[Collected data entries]
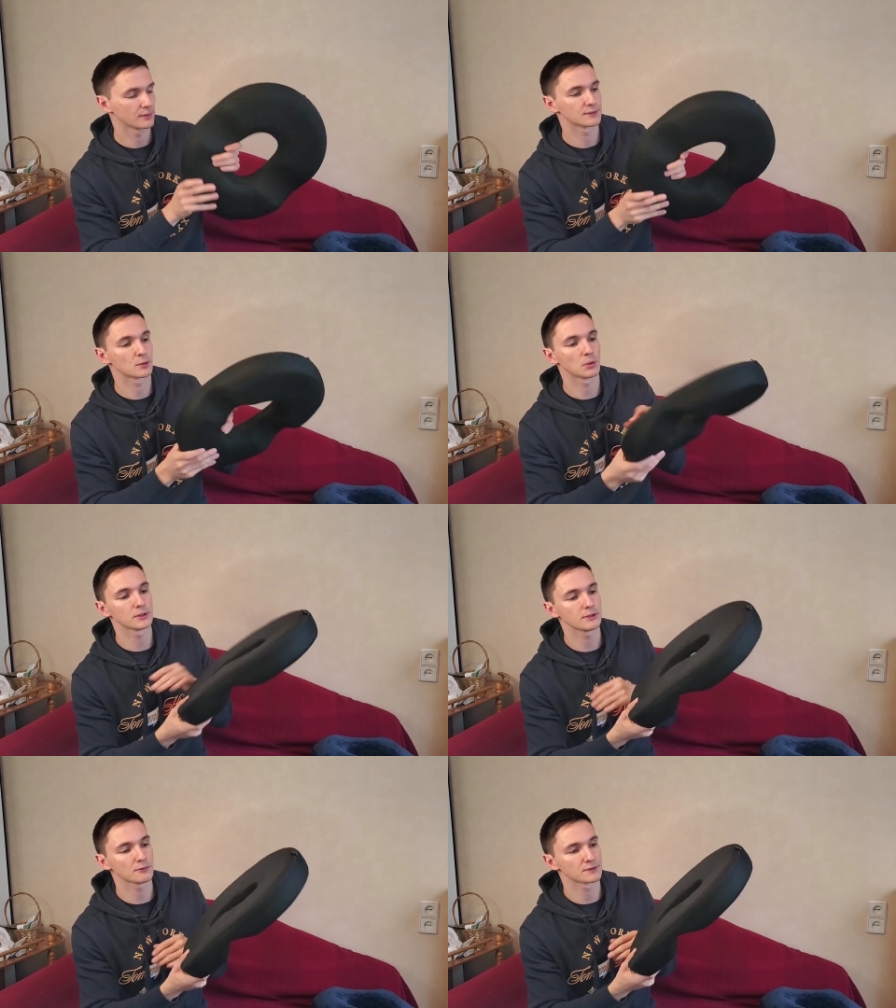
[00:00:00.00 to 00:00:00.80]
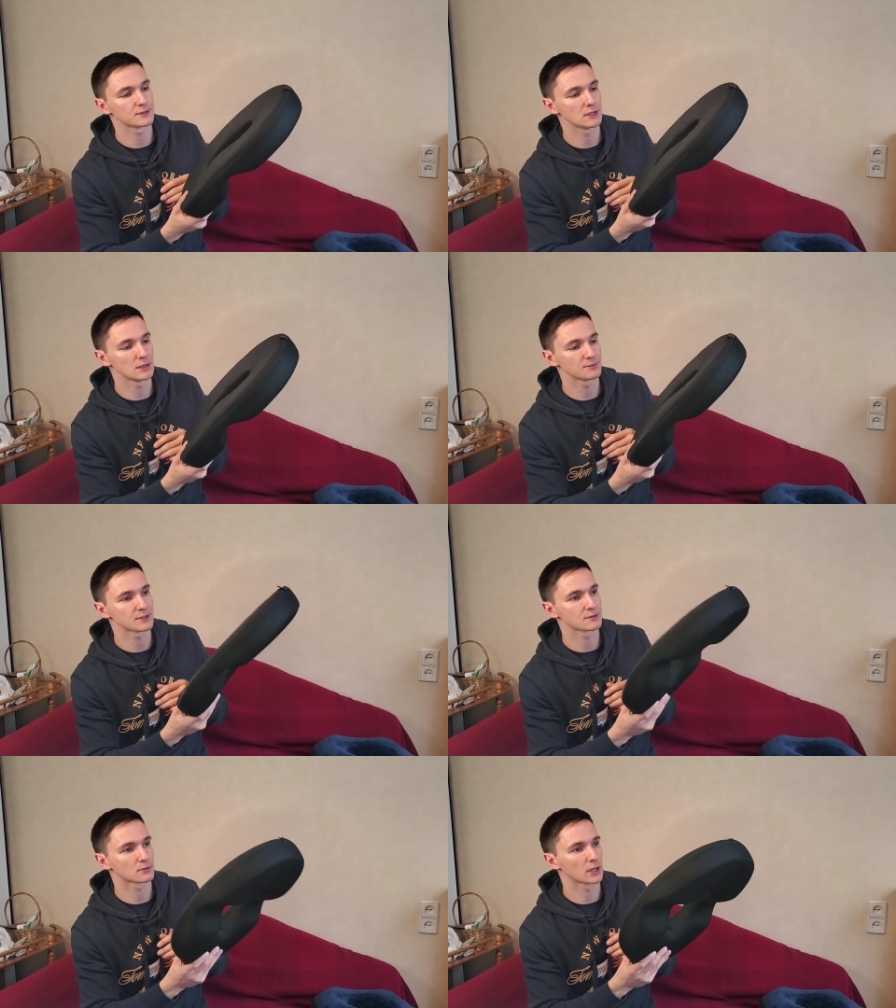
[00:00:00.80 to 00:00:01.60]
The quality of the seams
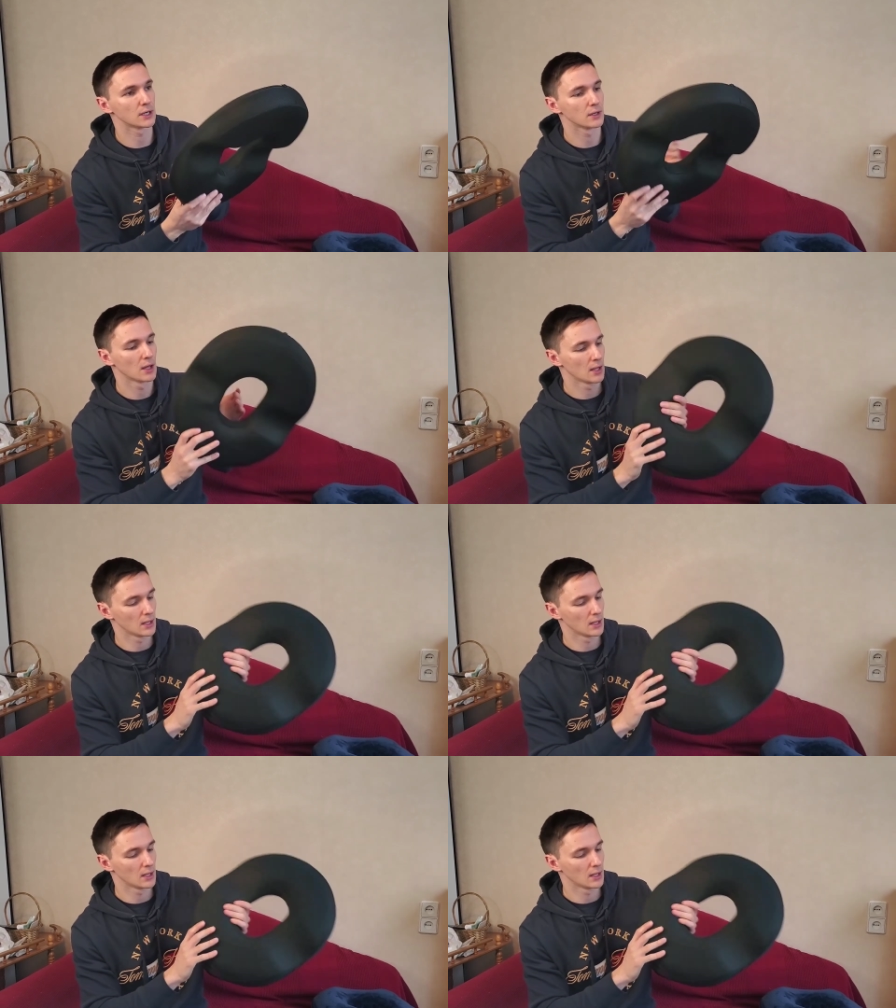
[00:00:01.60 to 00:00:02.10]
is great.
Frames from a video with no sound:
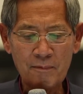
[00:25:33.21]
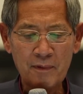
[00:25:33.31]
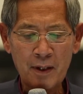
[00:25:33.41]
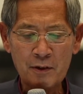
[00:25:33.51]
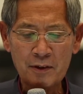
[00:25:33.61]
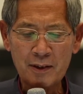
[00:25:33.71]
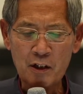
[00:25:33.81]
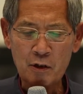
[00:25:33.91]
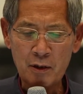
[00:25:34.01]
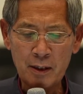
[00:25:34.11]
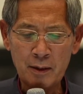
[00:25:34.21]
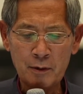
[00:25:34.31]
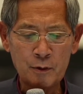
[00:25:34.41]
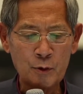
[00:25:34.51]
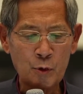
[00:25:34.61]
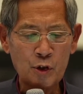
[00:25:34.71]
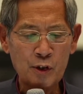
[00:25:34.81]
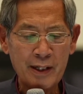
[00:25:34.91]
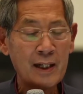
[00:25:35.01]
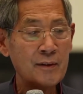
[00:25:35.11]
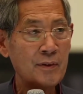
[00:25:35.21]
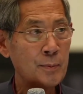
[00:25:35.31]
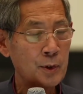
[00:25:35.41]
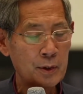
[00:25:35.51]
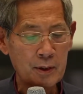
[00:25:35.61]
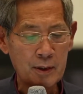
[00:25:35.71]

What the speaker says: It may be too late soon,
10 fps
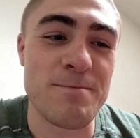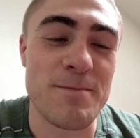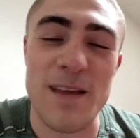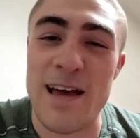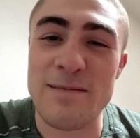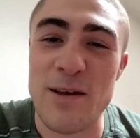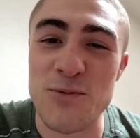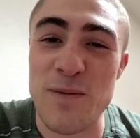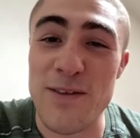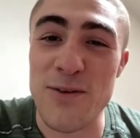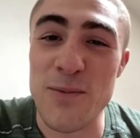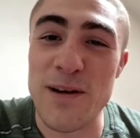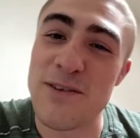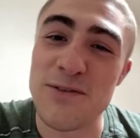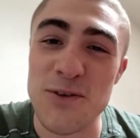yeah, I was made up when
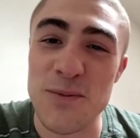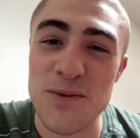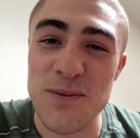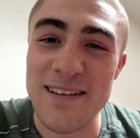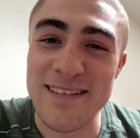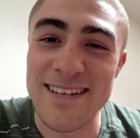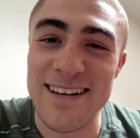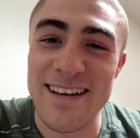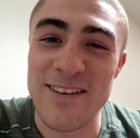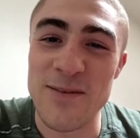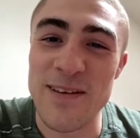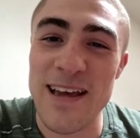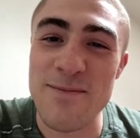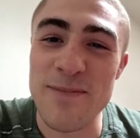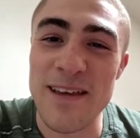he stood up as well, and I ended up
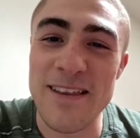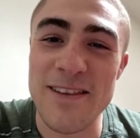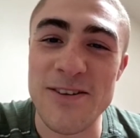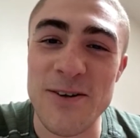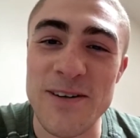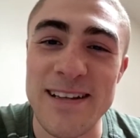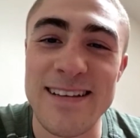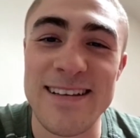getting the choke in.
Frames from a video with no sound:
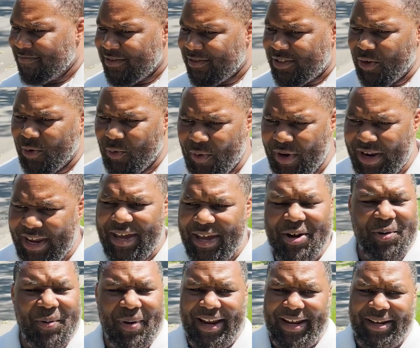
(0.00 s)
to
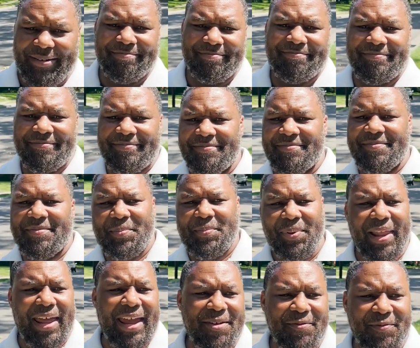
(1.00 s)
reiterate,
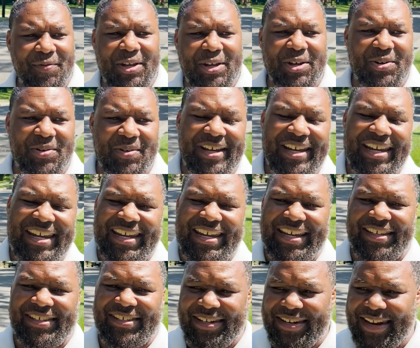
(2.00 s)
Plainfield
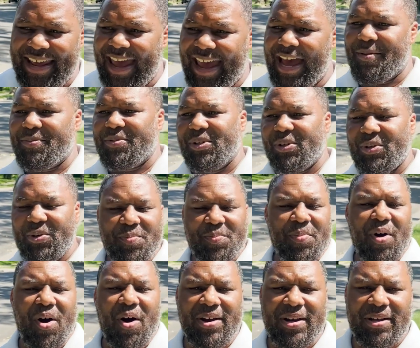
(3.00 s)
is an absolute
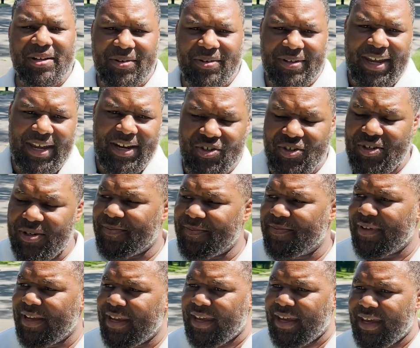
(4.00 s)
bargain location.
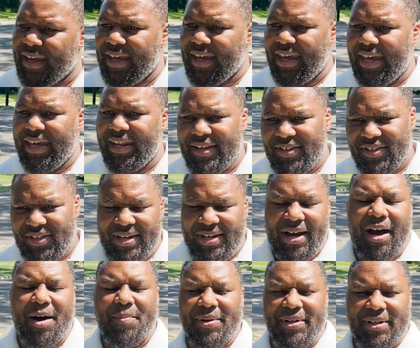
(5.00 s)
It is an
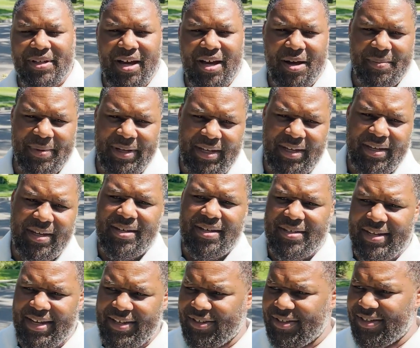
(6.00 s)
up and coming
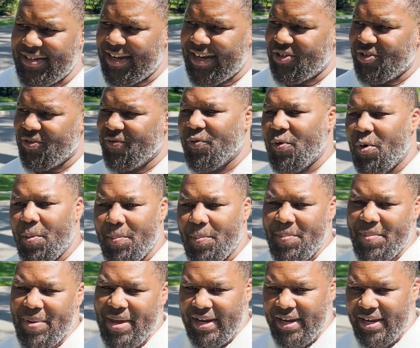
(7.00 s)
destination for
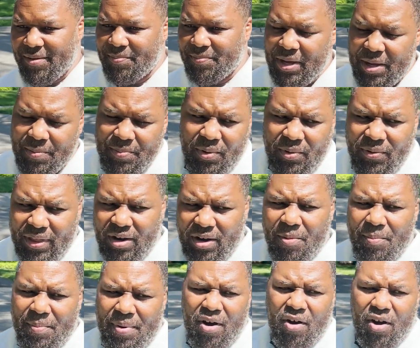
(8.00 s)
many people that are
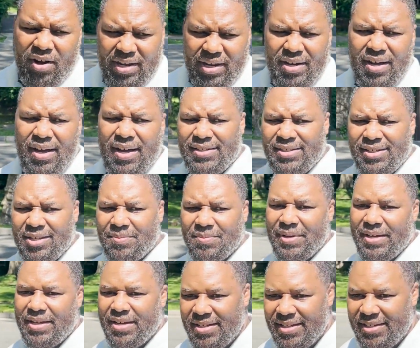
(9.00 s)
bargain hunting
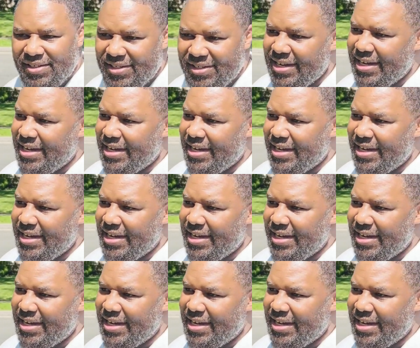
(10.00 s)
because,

» PROBLEM REQUIREMENTS
Pictures are to be left out, while the records are copied word for word.

» RESPONSE TO THE EXERCISE
[00:00:00.00 to 00:00:00.80]
[00:00:00.80 to 00:00:01.60]
The quality of the seams
[00:00:01.60 to 00:00:02.10]
is great.
Frames from a video with no sound:
[00:25:33.21]
[00:25:33.31]
[00:25:33.41]
[00:25:33.51]
[00:25:33.61]
[00:25:33.71]
[00:25:33.81]
[00:25:33.91]
[00:25:34.01]
[00:25:34.11]
[00:25:34.21]
[00:25:34.31]
[00:25:34.41]
[00:25:34.51]
[00:25:34.61]
[00:25:34.71]
[00:25:34.81]
[00:25:34.91]
[00:25:35.01]
[00:25:35.11]
[00:25:35.21]
[00:25:35.31]
[00:25:35.41]
[00:25:35.51]
[00:25:35.61]
[00:25:35.71]

What the speaker says: It may be too late soon,
10 fps
yeah, I was made up when
he stood up as well, and I ended up
getting the choke in.
Frames from a video with no sound:
(0.00 s)
to
(1.00 s)
reiterate,
(2.00 s)
Plainfield
(3.00 s)
is an absolute
(4.00 s)
bargain location.
(5.00 s)
It is an
(6.00 s)
up and coming
(7.00 s)
destination for
(8.00 s)
many people that are
(9.00 s)
bargain hunting
(10.00 s)
because,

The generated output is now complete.